第6章では、鉛オキシクロライドの生成と鉛の塩化蒸発過程について検討するため、高酸素分圧下で塩化鉛の蒸気圧を測定し、鉛オキシクロライドの生成反応について検討している。923、973、1023K、酸素分圧0.021〜0.3atm の範囲で、流動法によりPbCl2 の蒸気圧測定を行った。酸素分圧の増加とともにPbCl2 の蒸気圧は減少し、PbCl2 中の酸素濃度は増加した。塩素分圧の測定値と、融体中の酸素濃度から計算した塩素分圧を比較することにより、生成するオキシクロライド化合物としてPbOCl と推定している。酸素分圧の高い雰囲気では鉛オキシクロライド融体となり、鉛の蒸発挙動に影響を与えるとしている。

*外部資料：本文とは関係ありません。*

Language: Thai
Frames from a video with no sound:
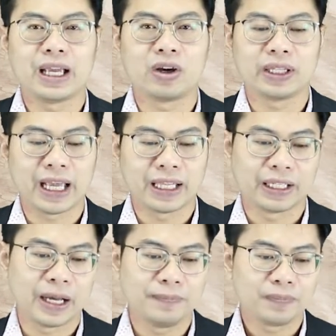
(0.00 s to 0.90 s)
ลัยขอนแก่น
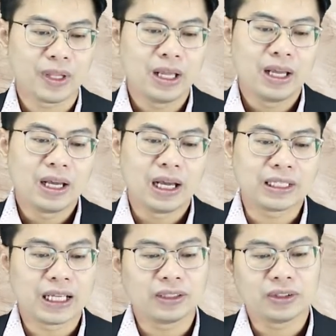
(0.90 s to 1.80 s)
ครับ อา
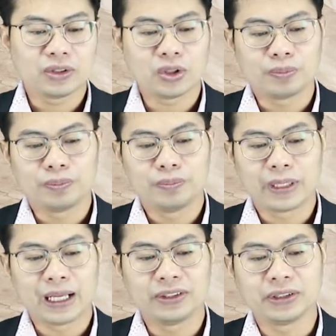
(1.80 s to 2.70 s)
จารย์จบ
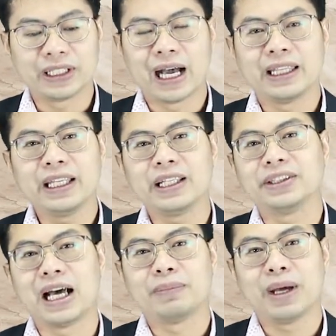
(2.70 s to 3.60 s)
การศึกษานิติ
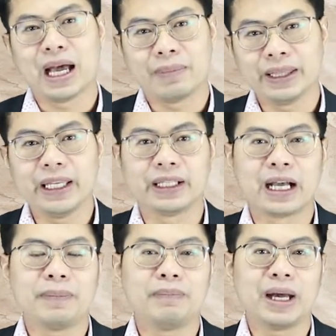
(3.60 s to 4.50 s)
ศาสตร์ มหาบัณฑิต
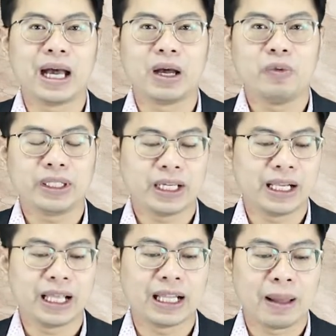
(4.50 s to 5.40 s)
ครับมหาวิท
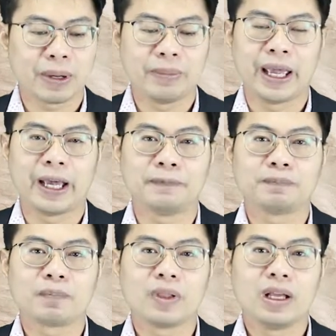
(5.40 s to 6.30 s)
ยาลัยรามคำแหง
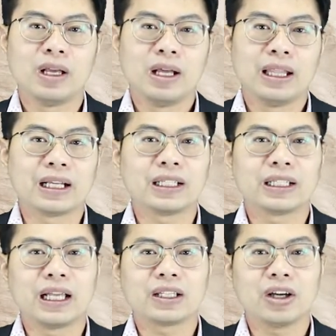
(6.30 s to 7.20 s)
หลังจาก
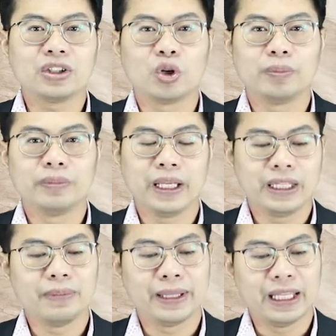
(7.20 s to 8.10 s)
นั้นก็จบเน
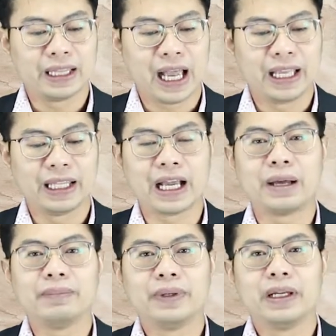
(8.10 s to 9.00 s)
ติบัณฑิตไทยนะค
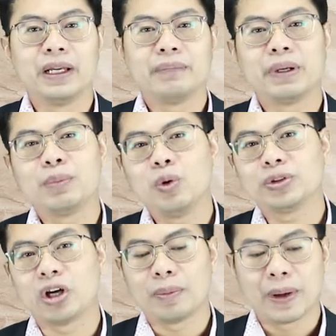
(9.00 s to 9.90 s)
รับเป็นผู้
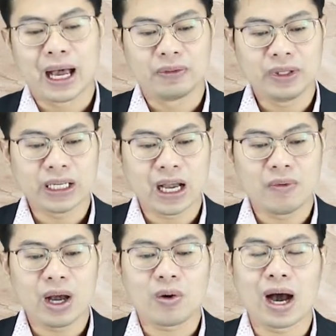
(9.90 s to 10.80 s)
สอบผ่านวิชา
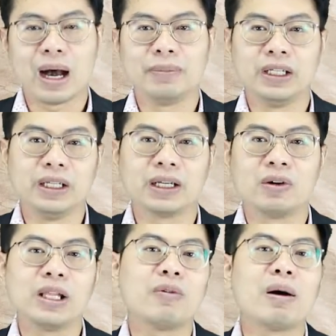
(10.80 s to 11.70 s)
ว่าความหรือ
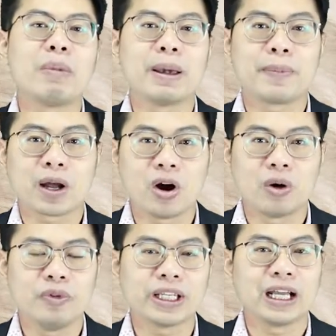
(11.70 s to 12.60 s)
เขาเรียกว่าใบประกอ
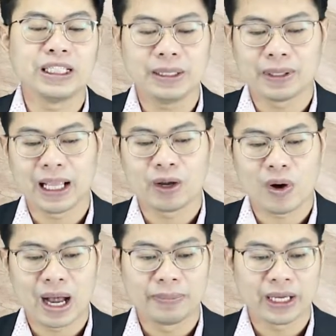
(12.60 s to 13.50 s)
บวิชาชีพทนายค
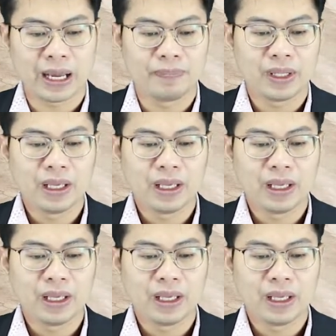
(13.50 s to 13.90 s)
วามนะครับ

第7章では、第3章から第6章で得られた実験結果、知見に基づいて、高温での塩化物およびオキシクロライド化合物の生成挙動についての熱力学的検討を行い、種々のプロセスでの金属と塩素の間の反応挙動について考察した結果について述べている。ダスト処理における揮発還元処理プロセス、塩化揮発処理プロセス、鉄鋼製錬の溶鉱炉プロセスでの塩化物、オキシクロライド化合物生成に関する熱力学的検討結果から、各プロセスでの操業条件の考察を行っている。

第8章は本研究の総括である。

以上のように、本論文はダストなどの処理プロセスの検討を行うことを念頭に置き、金属塩化物およびオキシクロライド化合物の蒸発挙動を明らかにし、それらの熱力学的性質について検討を行い、反応プロセスについて考察したものである。本論文では、従来、測定の困難さから報告の少なかった金属塩化物およびオキシクロライド化合物の熱力学的性質について検討し、これらの生成反応機構について重要な知見を得ており、本研究の成果は金属プロセス工学への寄与が大きい。

よって本論文は博士(工学)の学位請求論文として合格と認められる。